*** Data records Section Begins ***

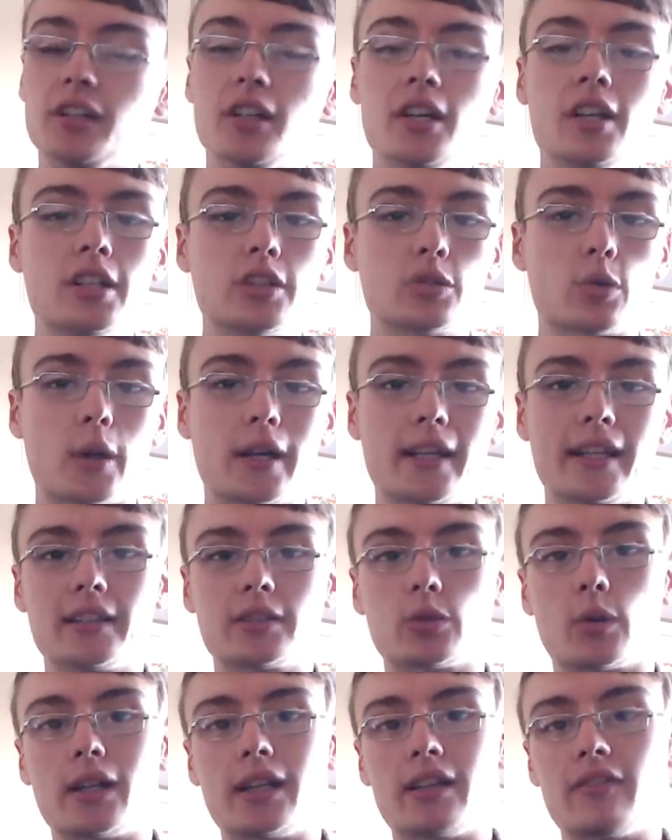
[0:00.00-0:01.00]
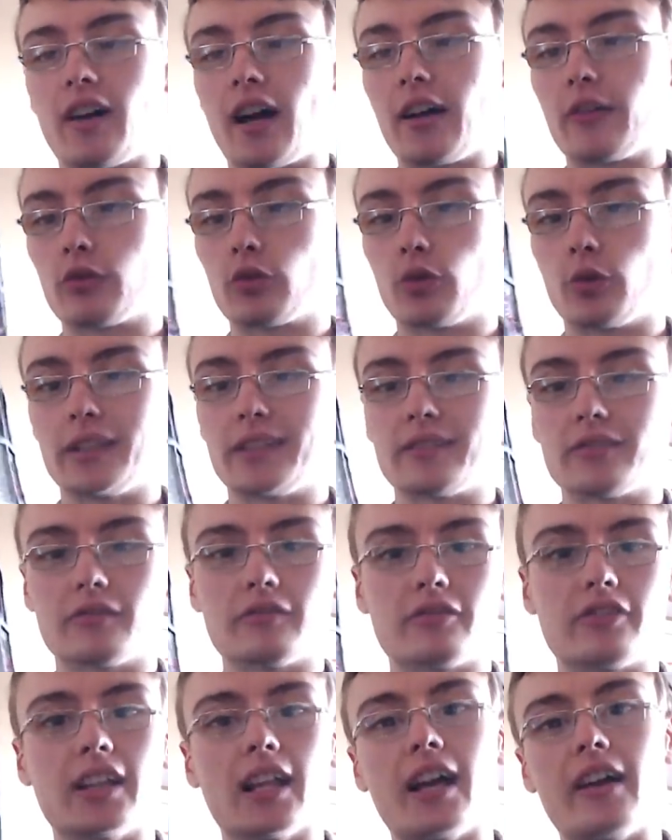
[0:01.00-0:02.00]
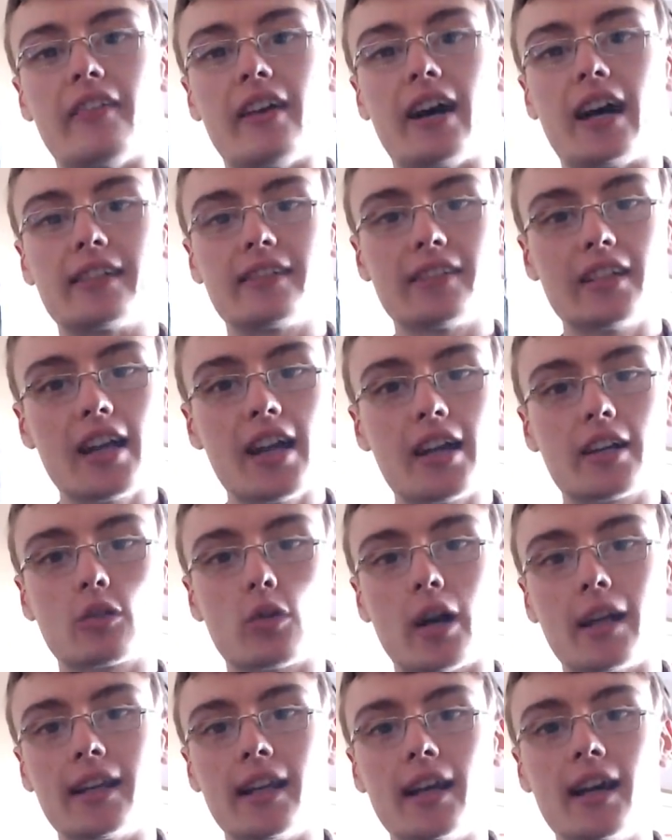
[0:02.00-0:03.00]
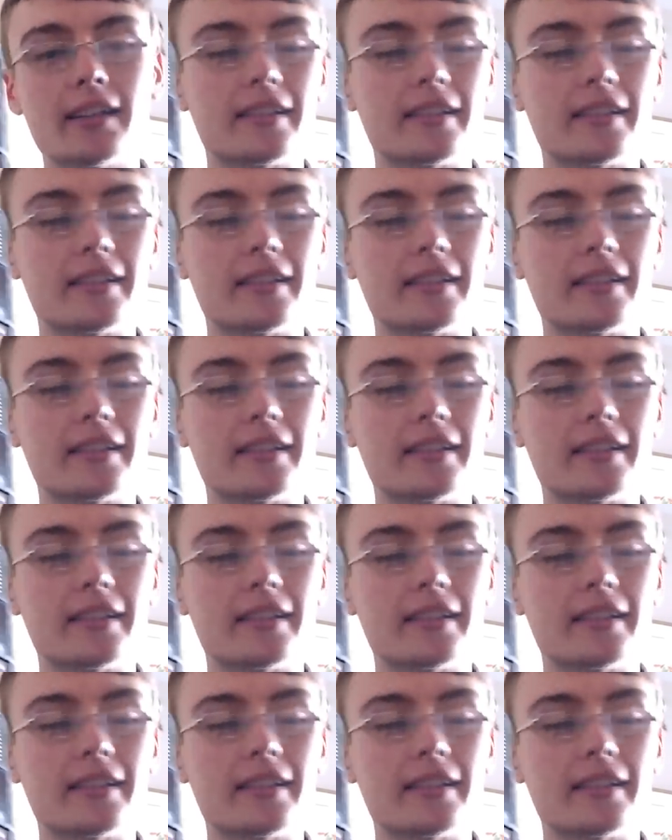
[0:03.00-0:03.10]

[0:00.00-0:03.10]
than 20 or 25 quid something like that so yeah quite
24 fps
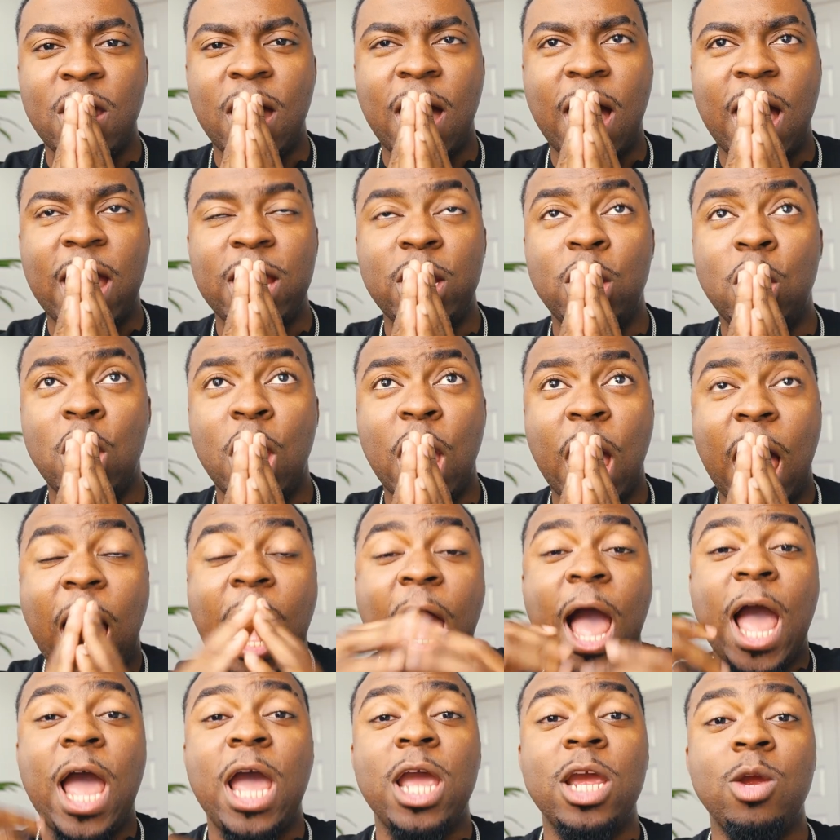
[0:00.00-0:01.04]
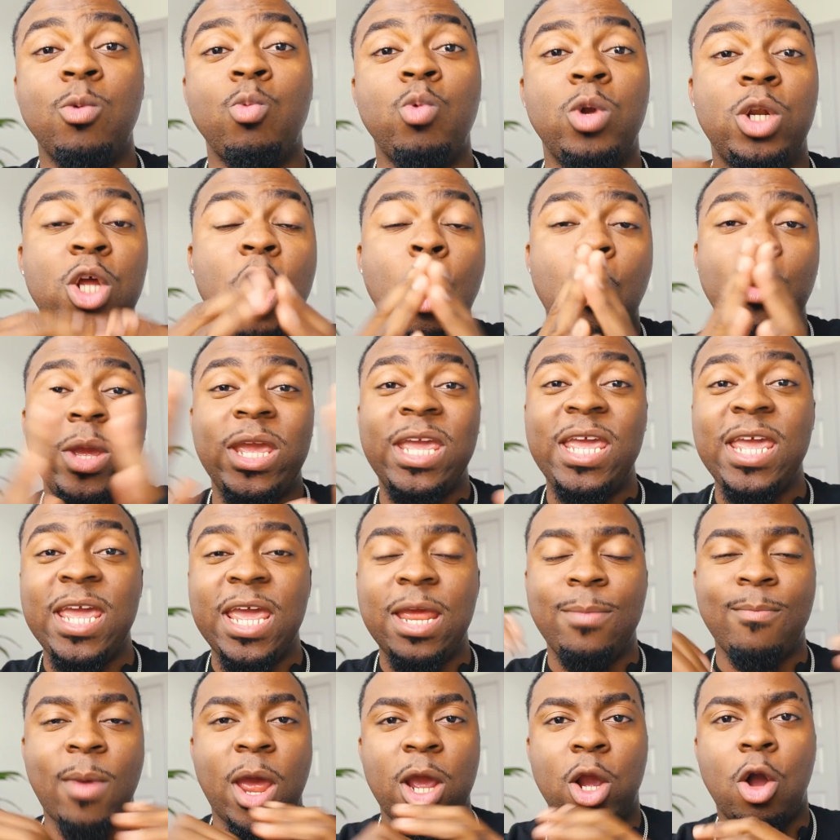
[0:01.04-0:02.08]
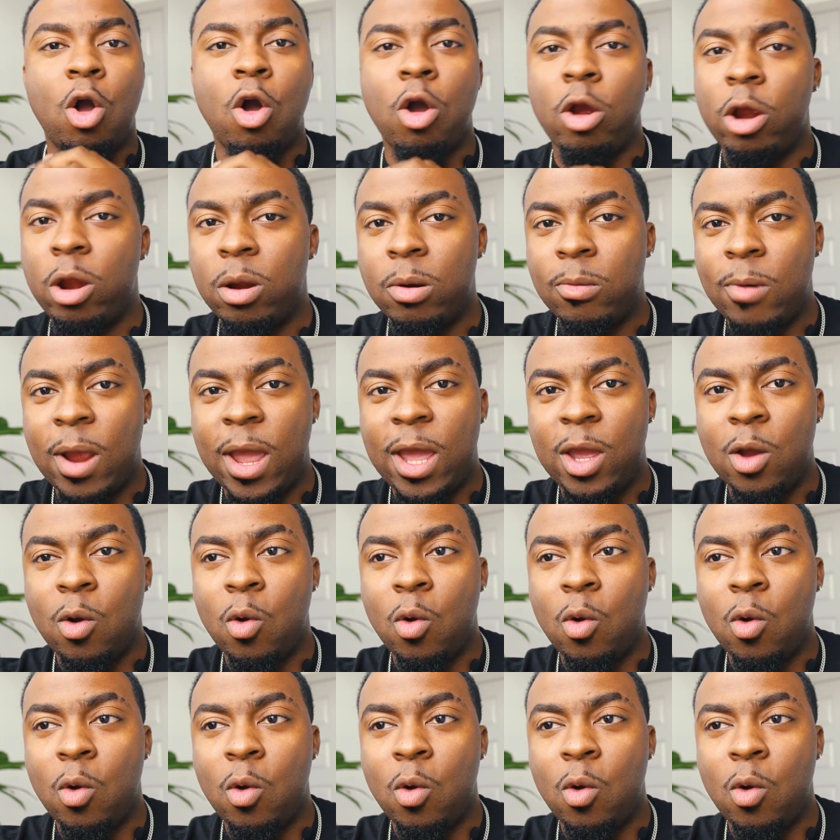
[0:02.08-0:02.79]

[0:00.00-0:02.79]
I would go eat in my car, right?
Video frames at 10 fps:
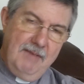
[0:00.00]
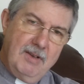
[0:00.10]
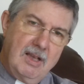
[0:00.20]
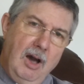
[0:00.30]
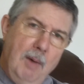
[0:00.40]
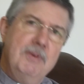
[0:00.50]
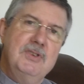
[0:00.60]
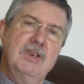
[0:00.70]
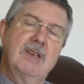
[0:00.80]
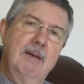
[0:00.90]
If a
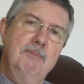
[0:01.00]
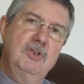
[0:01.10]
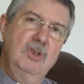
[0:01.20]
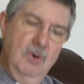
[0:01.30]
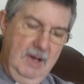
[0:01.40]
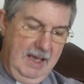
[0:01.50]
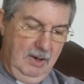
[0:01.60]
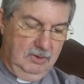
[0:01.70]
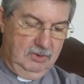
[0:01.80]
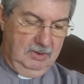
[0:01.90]
carpenter comes to your
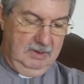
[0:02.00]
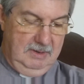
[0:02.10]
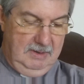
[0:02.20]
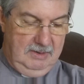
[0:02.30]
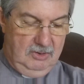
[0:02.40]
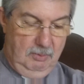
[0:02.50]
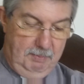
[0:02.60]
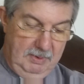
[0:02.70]
house to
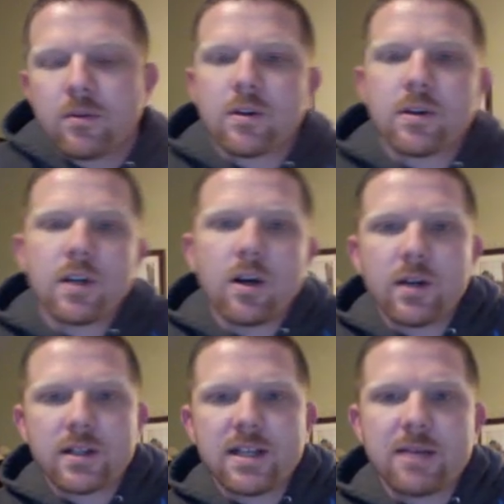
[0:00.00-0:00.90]
No
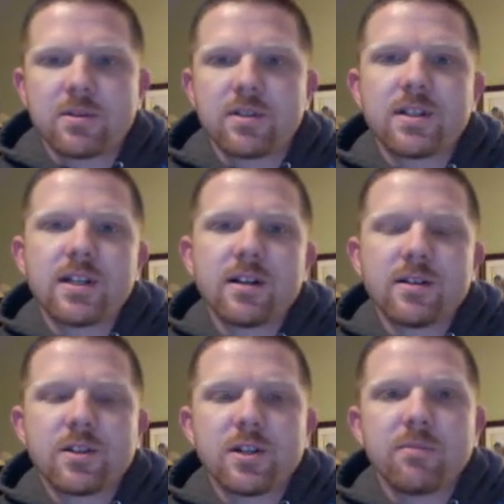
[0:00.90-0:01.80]
exceptions here.
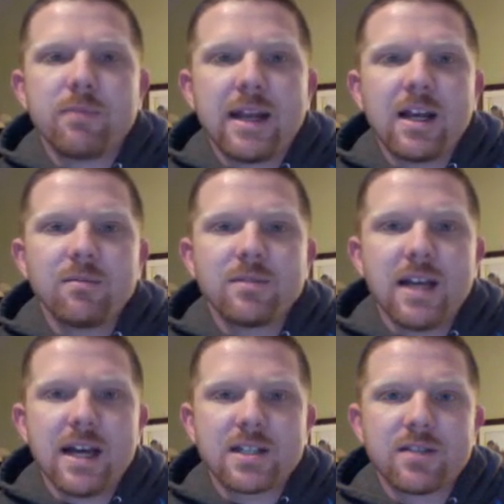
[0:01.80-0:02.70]
So your makeup
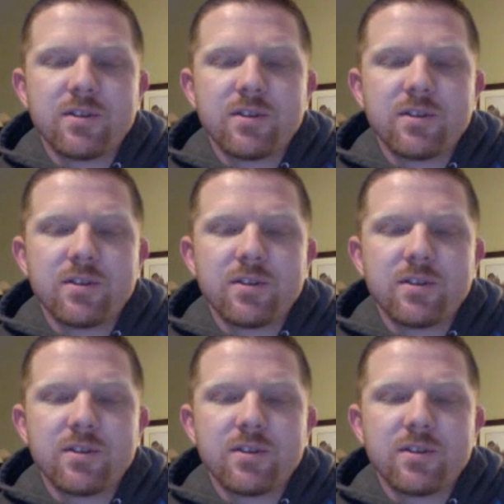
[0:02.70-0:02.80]
test,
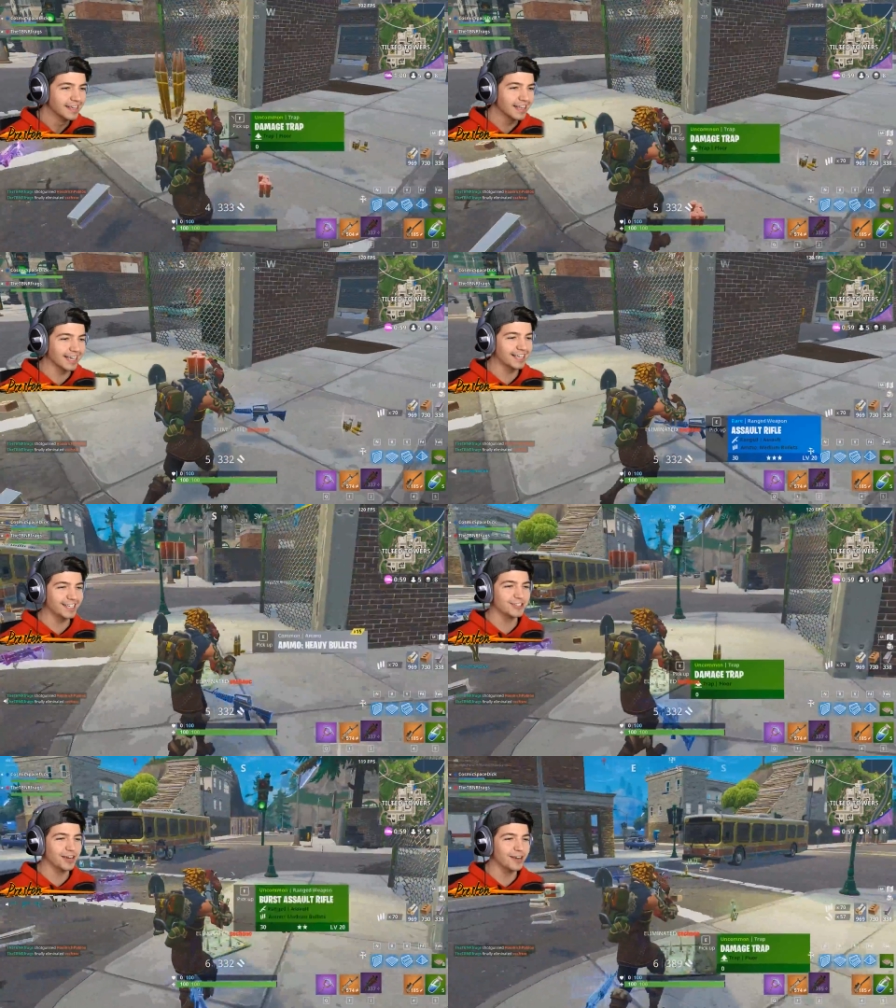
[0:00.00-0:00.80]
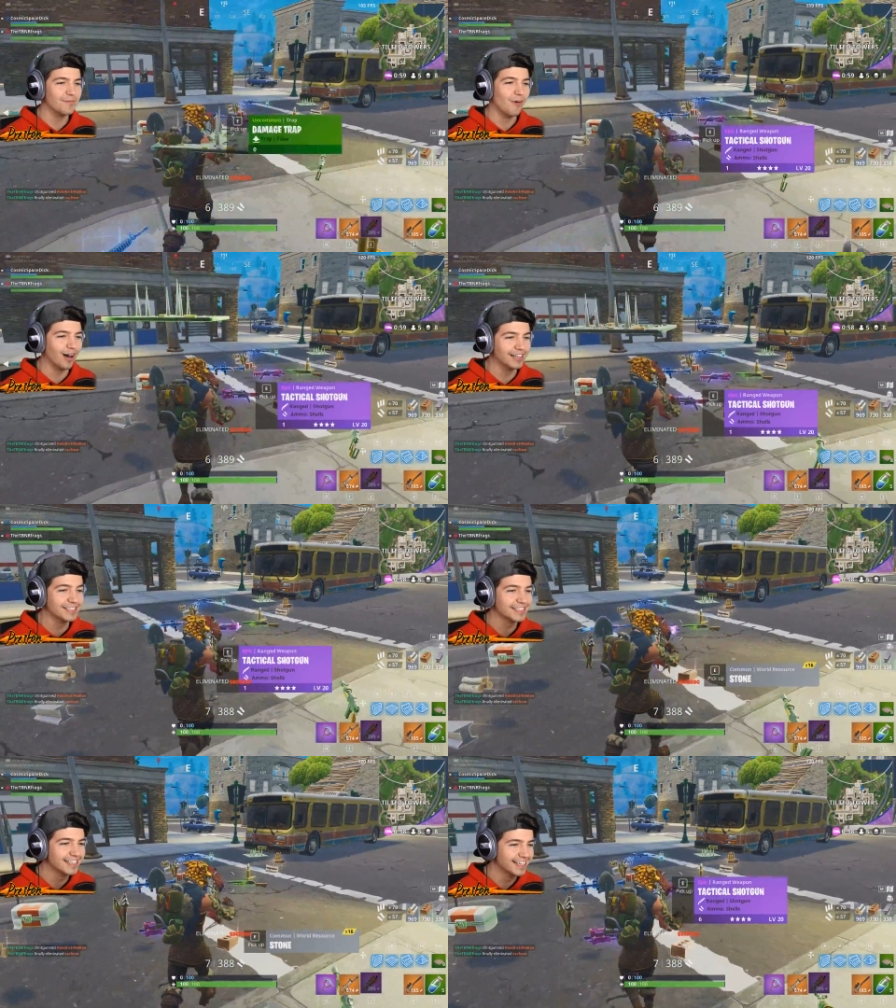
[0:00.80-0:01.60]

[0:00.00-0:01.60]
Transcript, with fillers: Like, I, did I you hit him once?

*** Data records Section Ends ***

**Work task:** An exact reprint of the records above is required, with all pictures left out.

**Answer box:**
[0:00.00-0:01.00]
[0:01.00-0:02.00]
[0:02.00-0:03.00]
[0:03.00-0:03.10]

[0:00.00-0:03.10]
than 20 or 25 quid something like that so yeah quite
24 fps
[0:00.00-0:01.04]
[0:01.04-0:02.08]
[0:02.08-0:02.79]

[0:00.00-0:02.79]
I would go eat in my car, right?
Video frames at 10 fps:
[0:00.00]
[0:00.10]
[0:00.20]
[0:00.30]
[0:00.40]
[0:00.50]
[0:00.60]
[0:00.70]
[0:00.80]
[0:00.90]
If a
[0:01.00]
[0:01.10]
[0:01.20]
[0:01.30]
[0:01.40]
[0:01.50]
[0:01.60]
[0:01.70]
[0:01.80]
[0:01.90]
carpenter comes to your
[0:02.00]
[0:02.10]
[0:02.20]
[0:02.30]
[0:02.40]
[0:02.50]
[0:02.60]
[0:02.70]
house to
[0:00.00-0:00.90]
No
[0:00.90-0:01.80]
exceptions here.
[0:01.80-0:02.70]
So your makeup
[0:02.70-0:02.80]
test,
[0:00.00-0:00.80]
[0:00.80-0:01.60]

[0:00.00-0:01.60]
Transcript, with fillers: Like, I, did I you hit him once?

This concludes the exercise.